(Dataset entries)
* * * *

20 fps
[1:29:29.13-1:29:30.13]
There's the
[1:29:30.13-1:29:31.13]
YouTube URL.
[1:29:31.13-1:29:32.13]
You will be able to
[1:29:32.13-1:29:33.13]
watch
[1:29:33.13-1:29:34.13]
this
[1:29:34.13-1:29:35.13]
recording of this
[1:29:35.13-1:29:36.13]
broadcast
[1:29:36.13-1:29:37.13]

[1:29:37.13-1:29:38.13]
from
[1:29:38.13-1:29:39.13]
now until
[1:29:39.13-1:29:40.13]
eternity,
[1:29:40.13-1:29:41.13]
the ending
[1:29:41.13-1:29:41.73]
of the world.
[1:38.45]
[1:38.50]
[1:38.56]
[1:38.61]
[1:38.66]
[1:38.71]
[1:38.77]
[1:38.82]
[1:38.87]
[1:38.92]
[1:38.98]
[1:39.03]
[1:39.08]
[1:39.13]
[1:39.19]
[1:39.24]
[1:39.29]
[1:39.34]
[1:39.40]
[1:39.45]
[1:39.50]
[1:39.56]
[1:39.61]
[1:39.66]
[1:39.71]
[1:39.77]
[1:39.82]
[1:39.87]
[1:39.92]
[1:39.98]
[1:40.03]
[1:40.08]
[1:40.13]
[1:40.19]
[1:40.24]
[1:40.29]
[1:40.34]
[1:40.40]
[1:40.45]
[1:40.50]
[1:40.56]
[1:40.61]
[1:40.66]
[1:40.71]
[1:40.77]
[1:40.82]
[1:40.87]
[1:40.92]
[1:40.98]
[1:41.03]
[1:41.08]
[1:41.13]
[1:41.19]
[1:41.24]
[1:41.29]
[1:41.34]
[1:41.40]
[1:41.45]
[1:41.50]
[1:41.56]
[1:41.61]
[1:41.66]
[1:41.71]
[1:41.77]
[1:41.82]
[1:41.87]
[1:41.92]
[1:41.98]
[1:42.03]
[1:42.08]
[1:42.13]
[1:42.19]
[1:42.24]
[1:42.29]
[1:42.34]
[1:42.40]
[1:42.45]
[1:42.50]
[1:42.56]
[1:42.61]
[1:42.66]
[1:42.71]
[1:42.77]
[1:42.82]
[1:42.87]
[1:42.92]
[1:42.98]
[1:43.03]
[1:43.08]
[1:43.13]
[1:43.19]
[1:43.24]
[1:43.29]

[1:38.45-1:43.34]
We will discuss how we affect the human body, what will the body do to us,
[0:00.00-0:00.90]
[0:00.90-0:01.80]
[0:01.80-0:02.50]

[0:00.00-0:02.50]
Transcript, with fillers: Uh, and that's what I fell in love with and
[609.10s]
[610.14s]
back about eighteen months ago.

* * * *

PROBLEM TO SOLVE: All records above are to be output again exactly as they stand.

RESULT OF THE TASK:
20 fps
[1:29:29.13-1:29:30.13]
There's the
[1:29:30.13-1:29:31.13]
YouTube URL.
[1:29:31.13-1:29:32.13]
You will be able to
[1:29:32.13-1:29:33.13]
watch
[1:29:33.13-1:29:34.13]
this
[1:29:34.13-1:29:35.13]
recording of this
[1:29:35.13-1:29:36.13]
broadcast
[1:29:36.13-1:29:37.13]

[1:29:37.13-1:29:38.13]
from
[1:29:38.13-1:29:39.13]
now until
[1:29:39.13-1:29:40.13]
eternity,
[1:29:40.13-1:29:41.13]
the ending
[1:29:41.13-1:29:41.73]
of the world.
[1:38.45]
[1:38.50]
[1:38.56]
[1:38.61]
[1:38.66]
[1:38.71]
[1:38.77]
[1:38.82]
[1:38.87]
[1:38.92]
[1:38.98]
[1:39.03]
[1:39.08]
[1:39.13]
[1:39.19]
[1:39.24]
[1:39.29]
[1:39.34]
[1:39.40]
[1:39.45]
[1:39.50]
[1:39.56]
[1:39.61]
[1:39.66]
[1:39.71]
[1:39.77]
[1:39.82]
[1:39.87]
[1:39.92]
[1:39.98]
[1:40.03]
[1:40.08]
[1:40.13]
[1:40.19]
[1:40.24]
[1:40.29]
[1:40.34]
[1:40.40]
[1:40.45]
[1:40.50]
[1:40.56]
[1:40.61]
[1:40.66]
[1:40.71]
[1:40.77]
[1:40.82]
[1:40.87]
[1:40.92]
[1:40.98]
[1:41.03]
[1:41.08]
[1:41.13]
[1:41.19]
[1:41.24]
[1:41.29]
[1:41.34]
[1:41.40]
[1:41.45]
[1:41.50]
[1:41.56]
[1:41.61]
[1:41.66]
[1:41.71]
[1:41.77]
[1:41.82]
[1:41.87]
[1:41.92]
[1:41.98]
[1:42.03]
[1:42.08]
[1:42.13]
[1:42.19]
[1:42.24]
[1:42.29]
[1:42.34]
[1:42.40]
[1:42.45]
[1:42.50]
[1:42.56]
[1:42.61]
[1:42.66]
[1:42.71]
[1:42.77]
[1:42.82]
[1:42.87]
[1:42.92]
[1:42.98]
[1:43.03]
[1:43.08]
[1:43.13]
[1:43.19]
[1:43.24]
[1:43.29]

[1:38.45-1:43.34]
We will discuss how we affect the human body, what will the body do to us,
[0:00.00-0:00.90]
[0:00.90-0:01.80]
[0:01.80-0:02.50]

[0:00.00-0:02.50]
Transcript, with fillers: Uh, and that's what I fell in love with and
[609.10s]
[610.14s]
back about eighteen months ago.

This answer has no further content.